Alceste, Philinte, Jouvet

Au Studio-Théâtre de la Comédie-Française, Lisa Guez met en scène trois grands sociétaires dans une variation inspirée de Louis Jouvet à propos du Misanthrope. Une heure de grâce, d’intelligence, de partage avec Gilles David, Didier Sandre, Michel Vuillermoz sous un titre paradoxal et ironique : On ne sera jamais Alceste.

En partageant avec le public du Studio-Théâtre de la Comédie-Française, ce spectacle bref, vif, elliptique, on ne peut s’interdire de penser à cette formule de Michel Bouquet adressée à Fabrice Luchini : « N’oublie pas que le public est venu jouer avec toi. »

Tout est réuni pour un moment précieux, instructif, ludique. Un texte d’appui auquel les interprètes se reportent souvent, un texte de Louis Jouvet, Molière et la comédie classique. Une adaptation très astucieuse de Lisa Guez, qui signe la mise en scène et a travaillé la « leçon » avec Alexandre Tran. Ils ont choisi le titre de On ne sera jamais Alceste

Une manière de souligner, comme le formule Didier Sandre dans le dossier de presse, qu’un comédien, d’où qu’il vienne et aussi long soit son chemin de rôle en rôle, d’expérience en expérience, est « toujours en apprentissage ».

Parfois, l’un d’eux endosse une pièce de costume.
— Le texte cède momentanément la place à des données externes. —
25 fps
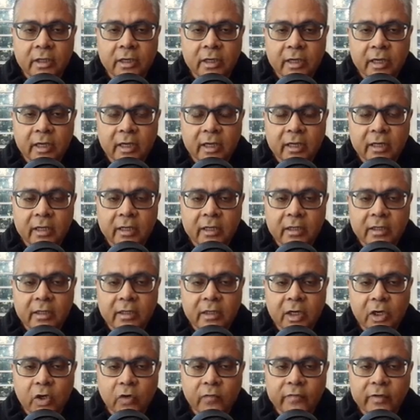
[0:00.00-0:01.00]
and
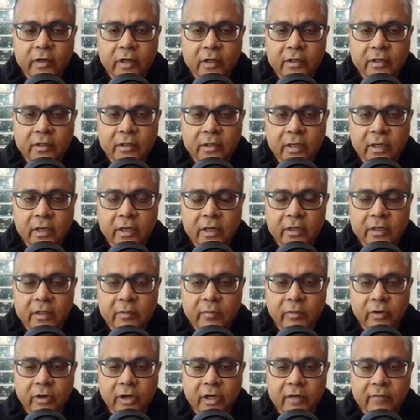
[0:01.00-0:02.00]
now we are at the
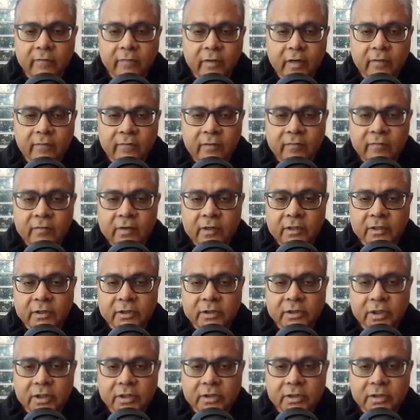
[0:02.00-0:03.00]
point where we will
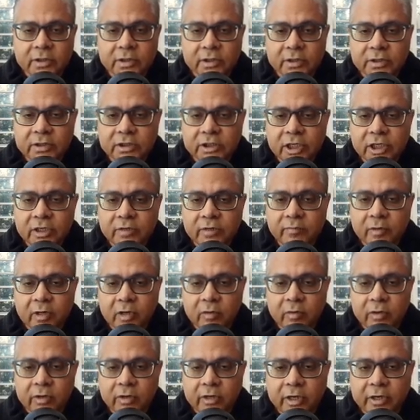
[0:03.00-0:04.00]
discuss the jet
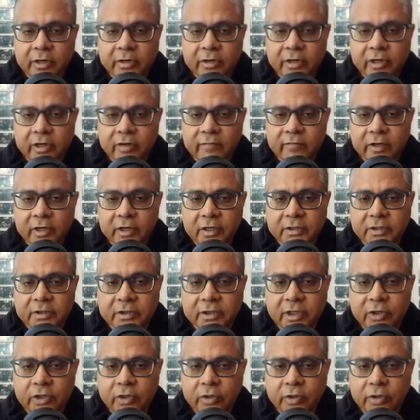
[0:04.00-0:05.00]
powered aircraft and its
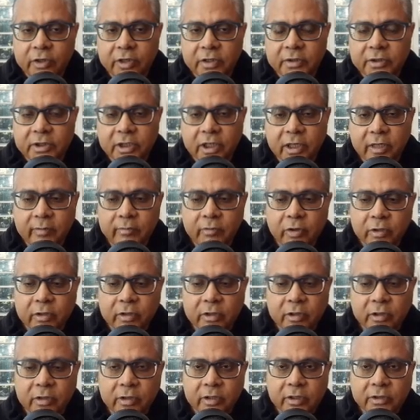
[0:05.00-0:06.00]
endurance. I am
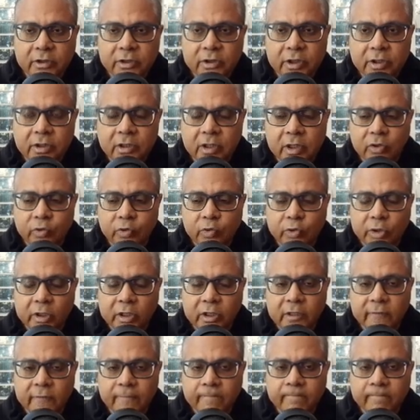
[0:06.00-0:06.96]
Dr. Ranjan Ganguly.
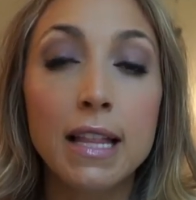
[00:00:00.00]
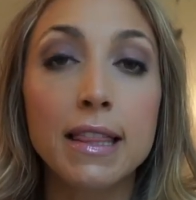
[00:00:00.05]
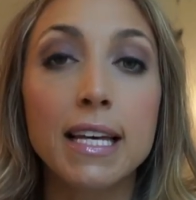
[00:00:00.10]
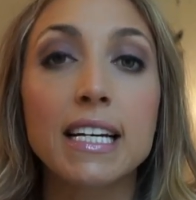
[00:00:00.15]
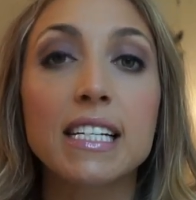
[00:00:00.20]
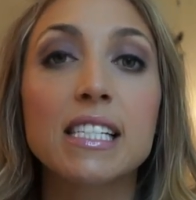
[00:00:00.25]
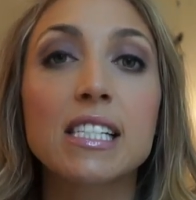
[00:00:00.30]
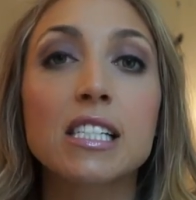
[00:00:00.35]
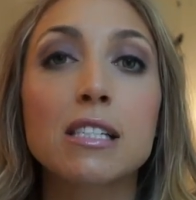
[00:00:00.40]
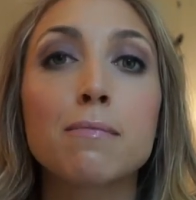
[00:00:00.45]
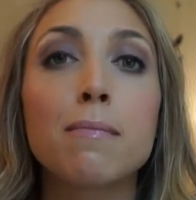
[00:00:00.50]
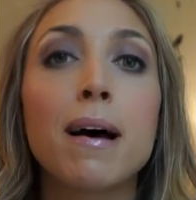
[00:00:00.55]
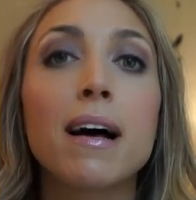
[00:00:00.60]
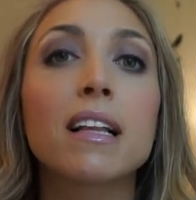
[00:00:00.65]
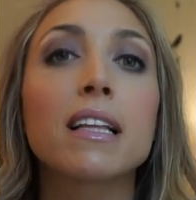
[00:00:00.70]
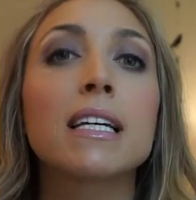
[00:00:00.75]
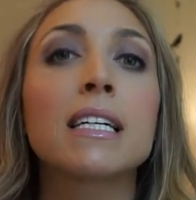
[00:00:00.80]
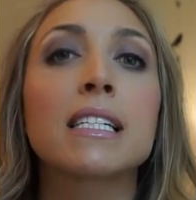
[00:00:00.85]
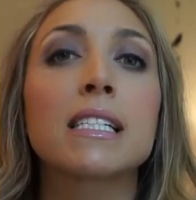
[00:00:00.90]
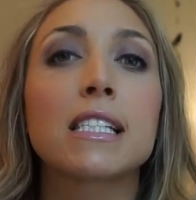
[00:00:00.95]
They
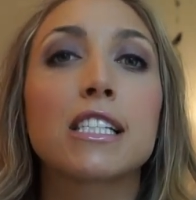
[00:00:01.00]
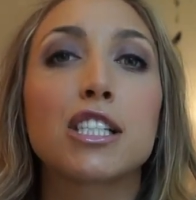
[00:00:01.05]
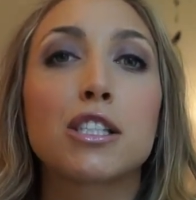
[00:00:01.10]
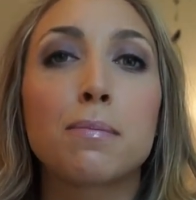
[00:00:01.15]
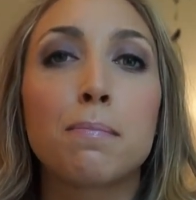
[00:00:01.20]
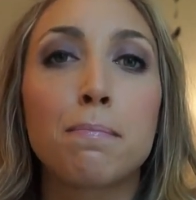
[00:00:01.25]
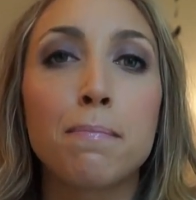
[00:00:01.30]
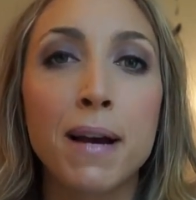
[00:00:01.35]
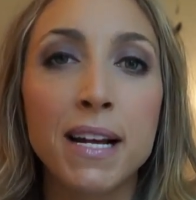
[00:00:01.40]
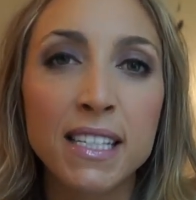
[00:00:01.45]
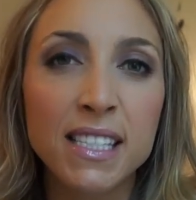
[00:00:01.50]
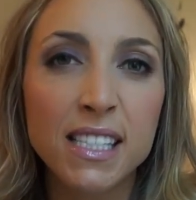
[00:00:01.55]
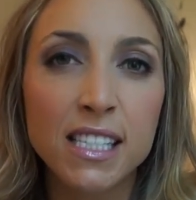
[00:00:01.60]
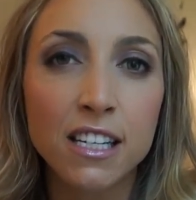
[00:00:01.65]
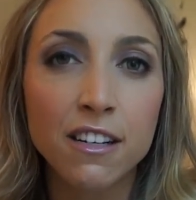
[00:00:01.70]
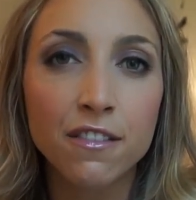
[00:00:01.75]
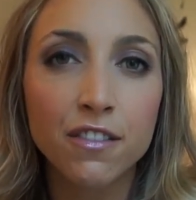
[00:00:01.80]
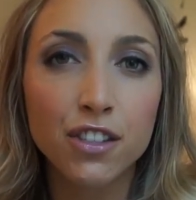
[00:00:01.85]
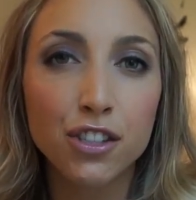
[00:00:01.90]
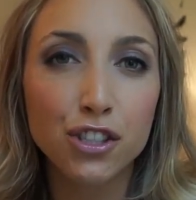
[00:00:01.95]
smell expensive,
Gille David, à gauche, Michel Vuillermoz à droite, au milieu, Didier Sandre. Photographie Christophe Raynaud de Lage/Collection Comédie-Française. DR.
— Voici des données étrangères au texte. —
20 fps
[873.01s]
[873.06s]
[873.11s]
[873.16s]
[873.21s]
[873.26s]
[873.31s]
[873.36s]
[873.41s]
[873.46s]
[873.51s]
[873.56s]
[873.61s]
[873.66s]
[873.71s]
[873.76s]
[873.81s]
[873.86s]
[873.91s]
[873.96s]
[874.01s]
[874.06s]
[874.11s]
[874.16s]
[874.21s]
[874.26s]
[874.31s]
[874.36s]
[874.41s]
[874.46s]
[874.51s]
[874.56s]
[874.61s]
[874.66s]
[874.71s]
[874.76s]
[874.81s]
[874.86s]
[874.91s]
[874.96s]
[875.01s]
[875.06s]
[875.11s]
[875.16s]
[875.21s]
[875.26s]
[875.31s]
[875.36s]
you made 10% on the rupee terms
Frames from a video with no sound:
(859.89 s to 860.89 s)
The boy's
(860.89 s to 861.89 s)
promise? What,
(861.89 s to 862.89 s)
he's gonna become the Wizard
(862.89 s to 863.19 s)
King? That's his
Dans un décor simple, un panneau peint de ciel et d’oiseaux, au fond, des bancs, un portant pour des costumes, et de l’espace pour bouger et s’aventurer jusque dans la salle lorsqu’il s’agit de porter la voix du « patron » (pas Molière, Jouvet), les trois sociétaires sont tour à tour Jouvet, Alceste, Philinte.

Ce qui est très beau, c’est que les transformations, les glissements se font naturellement et que le public comprend instantanément que la distribution des rôles a changé. Même sans changer de costumes –ils endossent des manteaux, etc…- ni même de place. Le public est aux anges qui écoute les différents points de vue, reçoit avec curiosité les mille et une nuances et accepte les moments où ça se grippe : Jouvet n’est pas toujours facile de caractère, pas toujours aimable.

Trois grands comédiens, pour une heure de jeux et glissements, questionnement de leur art. Photographie Christophe Raynaud de Lage. Collection Comédie-Française. DR.

Il ne faut pas s’attarder à trop en dire car ici le plaisir est de déguster ce moment à part, merveilleux hommage à Molière en ce 400ème anniversaire, grâce à la réunion de personnalités fortes et d’esprits libres. Lisa Guez et Alexandre Tran ont travaillé avec sensibilité, et les trois interprètes sont virtuoses dans les nuances entre les trois partitions et les différentes figures du trio. Les voix sont superbes, les moirures de registres fascinantes, c’est une pépite qui parle de haute littérature, de transmission, d’éblouissement.

Studio-Théâtre de la Comédie-Française, à 18h30 du mercredi au dimanche. Relâches supplémentaires les 16 et 17 avril. Jusqu’au 8 mai.

Durée : 1h00

Tél : 01 44 58 15 15

Internet : www.comedie-francaise.fr

Le texte de Louis Jouvet, Molière et la comédie classique est publié chez Gallimard.